All of the data should be restated word for word, with the pictures omitted.

» **Record extracts**:
- - - -
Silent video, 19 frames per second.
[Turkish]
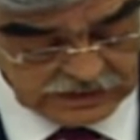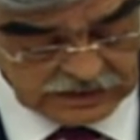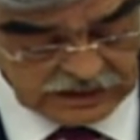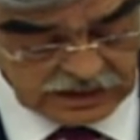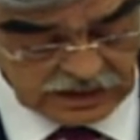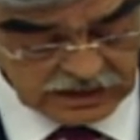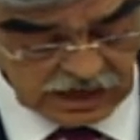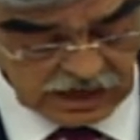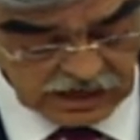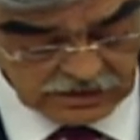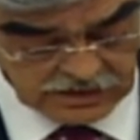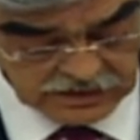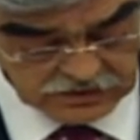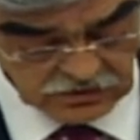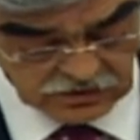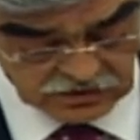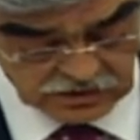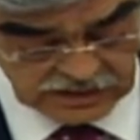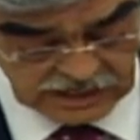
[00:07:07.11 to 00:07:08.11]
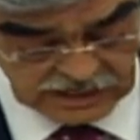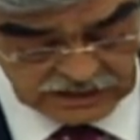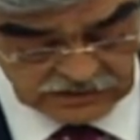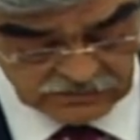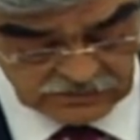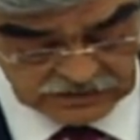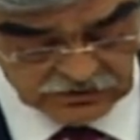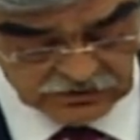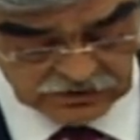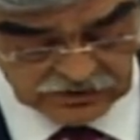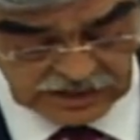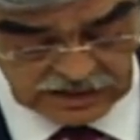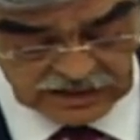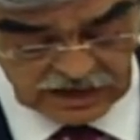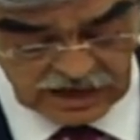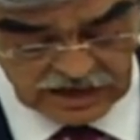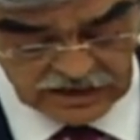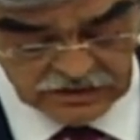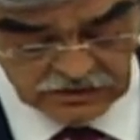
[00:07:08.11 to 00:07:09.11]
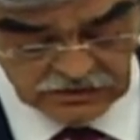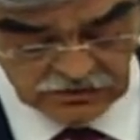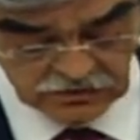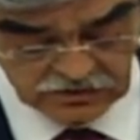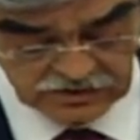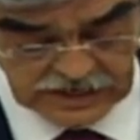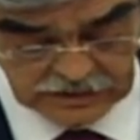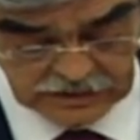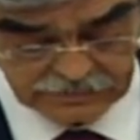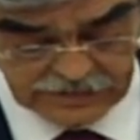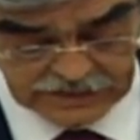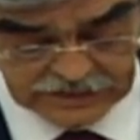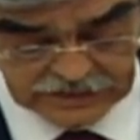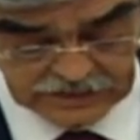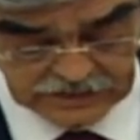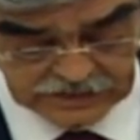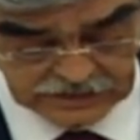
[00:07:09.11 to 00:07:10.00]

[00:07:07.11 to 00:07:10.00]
rekabet güçlerini ve düzeylerini yükseltmek,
- - - -
» **Solved problem**:
Silent video, 19 frames per second.
[Turkish]
[00:07:07.11 to 00:07:08.11]
[00:07:08.11 to 00:07:09.11]
[00:07:09.11 to 00:07:10.00]

[00:07:07.11 to 00:07:10.00]
rekabet güçlerini ve düzeylerini yükseltmek,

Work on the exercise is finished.